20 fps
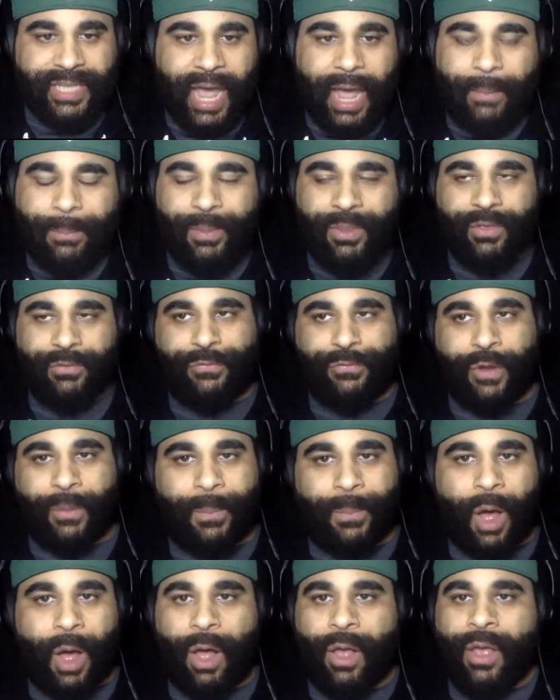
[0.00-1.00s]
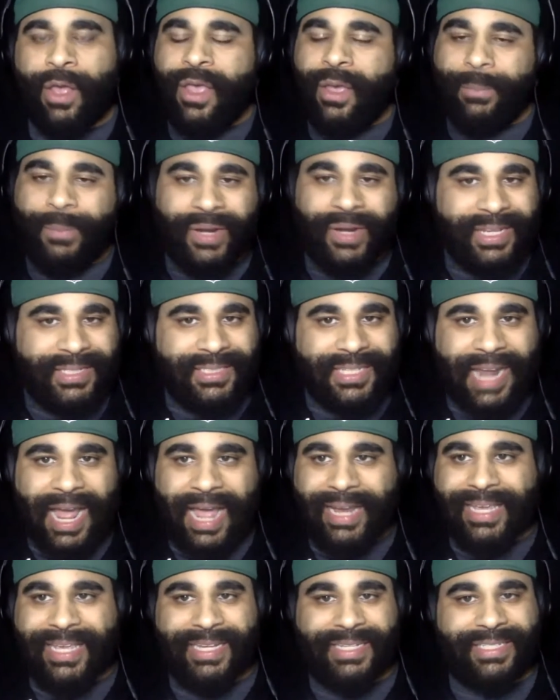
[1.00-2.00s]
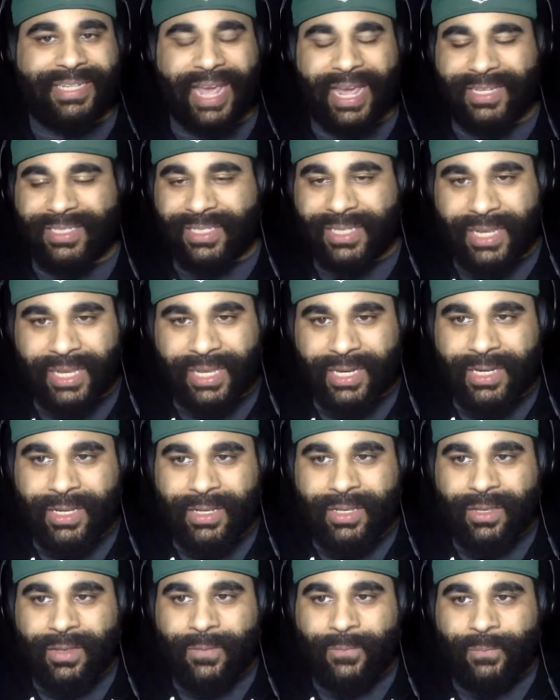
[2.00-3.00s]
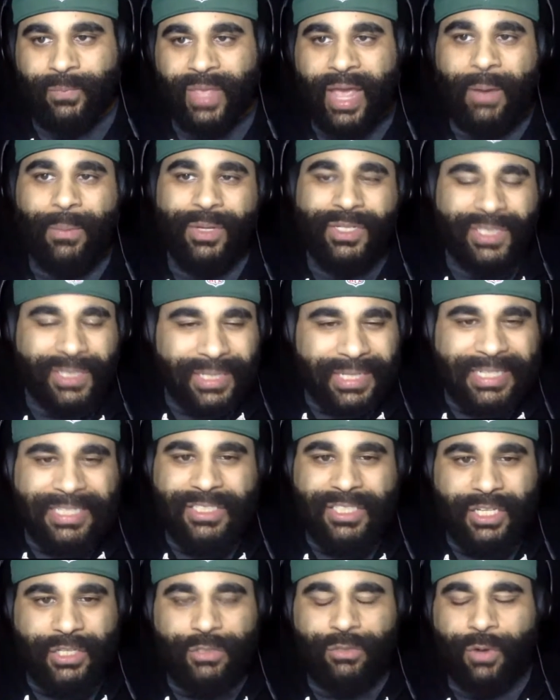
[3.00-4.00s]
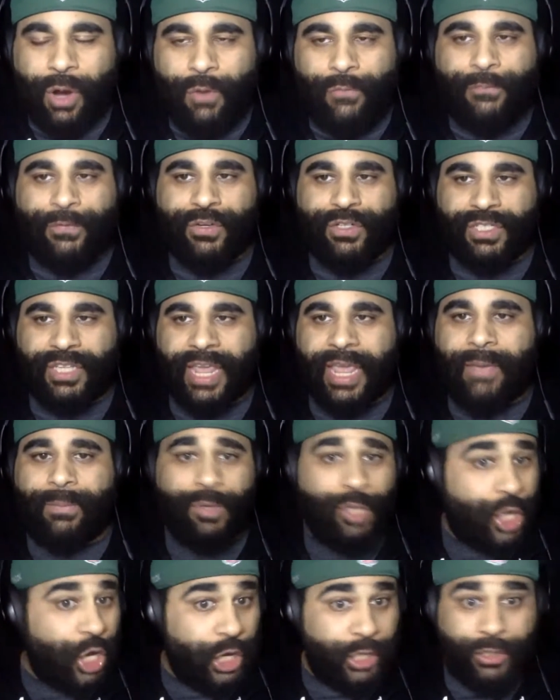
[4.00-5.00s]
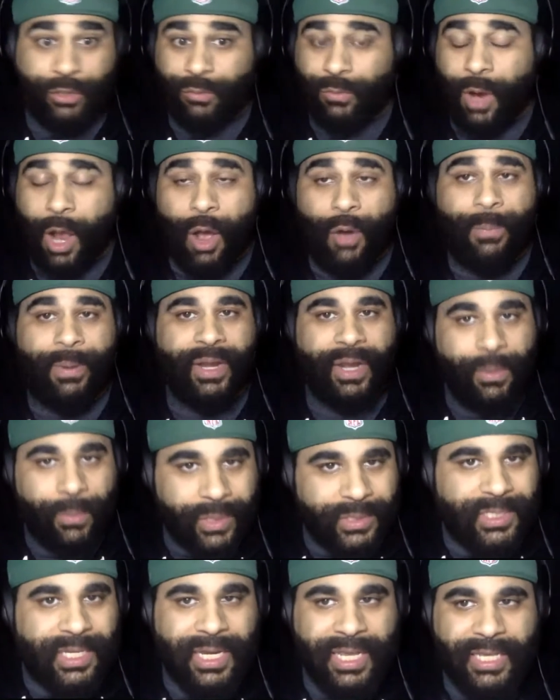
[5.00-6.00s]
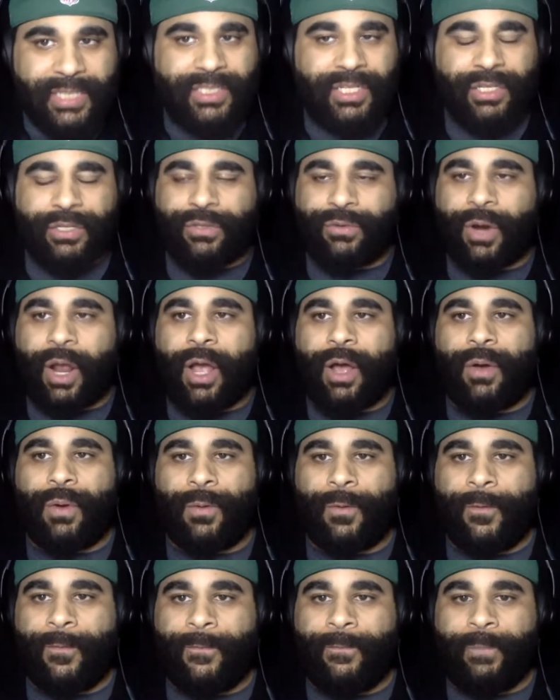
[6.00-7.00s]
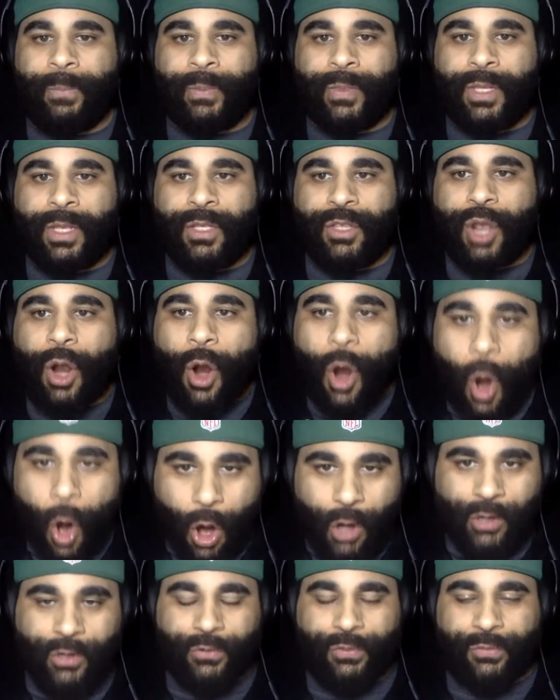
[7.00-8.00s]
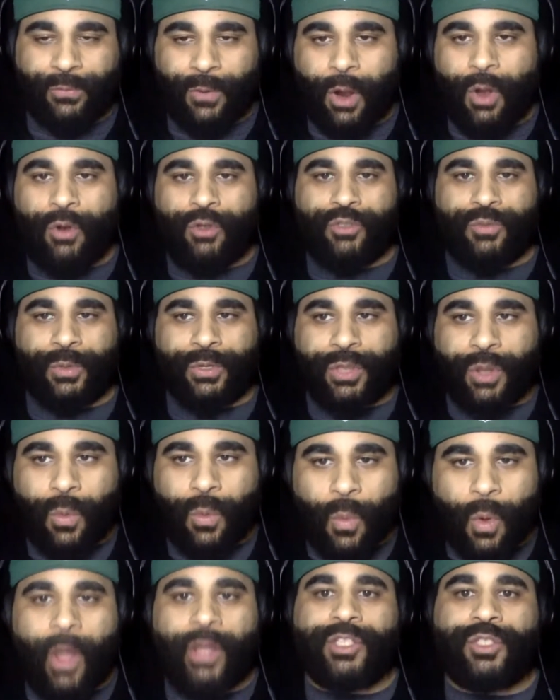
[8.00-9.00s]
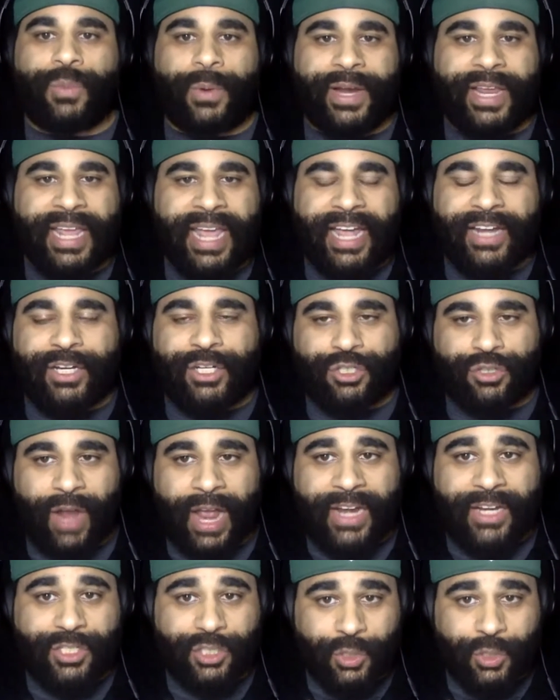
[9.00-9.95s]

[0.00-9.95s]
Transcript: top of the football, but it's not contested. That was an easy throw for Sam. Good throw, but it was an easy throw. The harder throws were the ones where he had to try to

-=-=-

Task to complete
In the records above, find the line that contains "[6.00-7.00s]". Retype it and every line after it, exactly, leaving out all pictures.

Response
[6.00-7.00s]
[7.00-8.00s]
[8.00-9.00s]
[9.00-9.95s]

[0.00-9.95s]
Transcript: top of the football, but it's not contested. That was an easy throw for Sam. Good throw, but it was an easy throw. The harder throws were the ones where he had to try to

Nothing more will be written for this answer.